▸ **Try it**
A complete, word-for-word restatement of the entries is needed.

▸ **Records supplied**
+ + +

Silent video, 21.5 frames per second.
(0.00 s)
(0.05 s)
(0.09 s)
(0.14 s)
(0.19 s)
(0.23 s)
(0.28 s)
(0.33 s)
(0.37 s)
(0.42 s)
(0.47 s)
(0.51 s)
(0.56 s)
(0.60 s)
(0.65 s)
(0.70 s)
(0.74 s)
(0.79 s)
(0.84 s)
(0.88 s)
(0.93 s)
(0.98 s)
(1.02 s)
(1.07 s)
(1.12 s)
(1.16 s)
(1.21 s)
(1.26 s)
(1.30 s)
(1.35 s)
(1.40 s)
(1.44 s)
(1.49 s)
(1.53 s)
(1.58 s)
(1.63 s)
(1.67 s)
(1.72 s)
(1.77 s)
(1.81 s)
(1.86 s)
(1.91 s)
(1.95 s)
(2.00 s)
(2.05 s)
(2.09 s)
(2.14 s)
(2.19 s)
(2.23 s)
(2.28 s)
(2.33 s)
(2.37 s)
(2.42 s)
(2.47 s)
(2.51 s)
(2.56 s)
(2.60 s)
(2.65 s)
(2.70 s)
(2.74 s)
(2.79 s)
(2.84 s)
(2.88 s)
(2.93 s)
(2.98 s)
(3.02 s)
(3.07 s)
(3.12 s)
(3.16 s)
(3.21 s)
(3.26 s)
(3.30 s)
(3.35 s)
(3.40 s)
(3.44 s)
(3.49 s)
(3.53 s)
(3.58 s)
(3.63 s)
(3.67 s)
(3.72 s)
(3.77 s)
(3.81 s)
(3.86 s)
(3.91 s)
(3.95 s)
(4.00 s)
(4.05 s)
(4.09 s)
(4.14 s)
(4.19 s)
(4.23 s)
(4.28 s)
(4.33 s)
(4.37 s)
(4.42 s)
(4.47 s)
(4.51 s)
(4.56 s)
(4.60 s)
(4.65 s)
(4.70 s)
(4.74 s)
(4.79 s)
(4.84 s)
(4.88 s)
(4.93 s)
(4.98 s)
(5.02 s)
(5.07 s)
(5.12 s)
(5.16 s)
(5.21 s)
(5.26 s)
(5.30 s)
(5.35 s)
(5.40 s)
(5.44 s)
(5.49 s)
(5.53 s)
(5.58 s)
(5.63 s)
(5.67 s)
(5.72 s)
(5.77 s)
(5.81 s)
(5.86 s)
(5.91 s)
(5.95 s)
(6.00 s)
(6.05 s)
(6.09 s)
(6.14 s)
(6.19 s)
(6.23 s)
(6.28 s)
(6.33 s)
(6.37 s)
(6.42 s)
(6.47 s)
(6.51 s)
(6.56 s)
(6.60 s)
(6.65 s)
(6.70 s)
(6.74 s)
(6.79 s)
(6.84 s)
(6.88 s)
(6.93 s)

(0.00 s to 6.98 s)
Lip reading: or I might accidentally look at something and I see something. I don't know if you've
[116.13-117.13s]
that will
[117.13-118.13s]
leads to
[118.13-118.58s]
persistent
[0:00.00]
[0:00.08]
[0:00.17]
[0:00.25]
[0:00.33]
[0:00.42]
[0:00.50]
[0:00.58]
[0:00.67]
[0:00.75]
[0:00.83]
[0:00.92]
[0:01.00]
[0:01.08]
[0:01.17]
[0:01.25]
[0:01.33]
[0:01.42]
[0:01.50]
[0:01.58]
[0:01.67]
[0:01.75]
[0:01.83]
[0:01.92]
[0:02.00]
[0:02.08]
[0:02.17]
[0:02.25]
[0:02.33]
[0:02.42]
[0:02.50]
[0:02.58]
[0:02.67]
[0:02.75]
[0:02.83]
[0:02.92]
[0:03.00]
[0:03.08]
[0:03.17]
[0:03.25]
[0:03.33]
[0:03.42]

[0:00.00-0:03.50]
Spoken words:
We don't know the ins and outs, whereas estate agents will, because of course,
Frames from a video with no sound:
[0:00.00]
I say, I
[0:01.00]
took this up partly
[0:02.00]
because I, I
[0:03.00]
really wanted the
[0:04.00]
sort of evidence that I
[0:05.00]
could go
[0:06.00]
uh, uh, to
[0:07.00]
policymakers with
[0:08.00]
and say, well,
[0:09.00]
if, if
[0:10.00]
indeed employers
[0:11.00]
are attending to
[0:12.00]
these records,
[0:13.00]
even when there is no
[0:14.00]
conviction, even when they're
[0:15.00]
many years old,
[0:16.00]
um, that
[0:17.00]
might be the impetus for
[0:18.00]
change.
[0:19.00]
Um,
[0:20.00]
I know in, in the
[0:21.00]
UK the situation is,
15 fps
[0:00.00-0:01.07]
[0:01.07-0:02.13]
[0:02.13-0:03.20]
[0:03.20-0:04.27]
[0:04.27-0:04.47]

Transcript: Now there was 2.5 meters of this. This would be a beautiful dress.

+ + +

▸ **Response to this exercise**
Silent video, 21.5 frames per second.
(0.00 s)
(0.05 s)
(0.09 s)
(0.14 s)
(0.19 s)
(0.23 s)
(0.28 s)
(0.33 s)
(0.37 s)
(0.42 s)
(0.47 s)
(0.51 s)
(0.56 s)
(0.60 s)
(0.65 s)
(0.70 s)
(0.74 s)
(0.79 s)
(0.84 s)
(0.88 s)
(0.93 s)
(0.98 s)
(1.02 s)
(1.07 s)
(1.12 s)
(1.16 s)
(1.21 s)
(1.26 s)
(1.30 s)
(1.35 s)
(1.40 s)
(1.44 s)
(1.49 s)
(1.53 s)
(1.58 s)
(1.63 s)
(1.67 s)
(1.72 s)
(1.77 s)
(1.81 s)
(1.86 s)
(1.91 s)
(1.95 s)
(2.00 s)
(2.05 s)
(2.09 s)
(2.14 s)
(2.19 s)
(2.23 s)
(2.28 s)
(2.33 s)
(2.37 s)
(2.42 s)
(2.47 s)
(2.51 s)
(2.56 s)
(2.60 s)
(2.65 s)
(2.70 s)
(2.74 s)
(2.79 s)
(2.84 s)
(2.88 s)
(2.93 s)
(2.98 s)
(3.02 s)
(3.07 s)
(3.12 s)
(3.16 s)
(3.21 s)
(3.26 s)
(3.30 s)
(3.35 s)
(3.40 s)
(3.44 s)
(3.49 s)
(3.53 s)
(3.58 s)
(3.63 s)
(3.67 s)
(3.72 s)
(3.77 s)
(3.81 s)
(3.86 s)
(3.91 s)
(3.95 s)
(4.00 s)
(4.05 s)
(4.09 s)
(4.14 s)
(4.19 s)
(4.23 s)
(4.28 s)
(4.33 s)
(4.37 s)
(4.42 s)
(4.47 s)
(4.51 s)
(4.56 s)
(4.60 s)
(4.65 s)
(4.70 s)
(4.74 s)
(4.79 s)
(4.84 s)
(4.88 s)
(4.93 s)
(4.98 s)
(5.02 s)
(5.07 s)
(5.12 s)
(5.16 s)
(5.21 s)
(5.26 s)
(5.30 s)
(5.35 s)
(5.40 s)
(5.44 s)
(5.49 s)
(5.53 s)
(5.58 s)
(5.63 s)
(5.67 s)
(5.72 s)
(5.77 s)
(5.81 s)
(5.86 s)
(5.91 s)
(5.95 s)
(6.00 s)
(6.05 s)
(6.09 s)
(6.14 s)
(6.19 s)
(6.23 s)
(6.28 s)
(6.33 s)
(6.37 s)
(6.42 s)
(6.47 s)
(6.51 s)
(6.56 s)
(6.60 s)
(6.65 s)
(6.70 s)
(6.74 s)
(6.79 s)
(6.84 s)
(6.88 s)
(6.93 s)

(0.00 s to 6.98 s)
Lip reading: or I might accidentally look at something and I see something. I don't know if you've
[116.13-117.13s]
that will
[117.13-118.13s]
leads to
[118.13-118.58s]
persistent
[0:00.00]
[0:00.08]
[0:00.17]
[0:00.25]
[0:00.33]
[0:00.42]
[0:00.50]
[0:00.58]
[0:00.67]
[0:00.75]
[0:00.83]
[0:00.92]
[0:01.00]
[0:01.08]
[0:01.17]
[0:01.25]
[0:01.33]
[0:01.42]
[0:01.50]
[0:01.58]
[0:01.67]
[0:01.75]
[0:01.83]
[0:01.92]
[0:02.00]
[0:02.08]
[0:02.17]
[0:02.25]
[0:02.33]
[0:02.42]
[0:02.50]
[0:02.58]
[0:02.67]
[0:02.75]
[0:02.83]
[0:02.92]
[0:03.00]
[0:03.08]
[0:03.17]
[0:03.25]
[0:03.33]
[0:03.42]

[0:00.00-0:03.50]
Spoken words:
We don't know the ins and outs, whereas estate agents will, because of course,
Frames from a video with no sound:
[0:00.00]
I say, I
[0:01.00]
took this up partly
[0:02.00]
because I, I
[0:03.00]
really wanted the
[0:04.00]
sort of evidence that I
[0:05.00]
could go
[0:06.00]
uh, uh, to
[0:07.00]
policymakers with
[0:08.00]
and say, well,
[0:09.00]
if, if
[0:10.00]
indeed employers
[0:11.00]
are attending to
[0:12.00]
these records,
[0:13.00]
even when there is no
[0:14.00]
conviction, even when they're
[0:15.00]
many years old,
[0:16.00]
um, that
[0:17.00]
might be the impetus for
[0:18.00]
change.
[0:19.00]
Um,
[0:20.00]
I know in, in the
[0:21.00]
UK the situation is,
15 fps
[0:00.00-0:01.07]
[0:01.07-0:02.13]
[0:02.13-0:03.20]
[0:03.20-0:04.27]
[0:04.27-0:04.47]

Transcript: Now there was 2.5 meters of this. This would be a beautiful dress.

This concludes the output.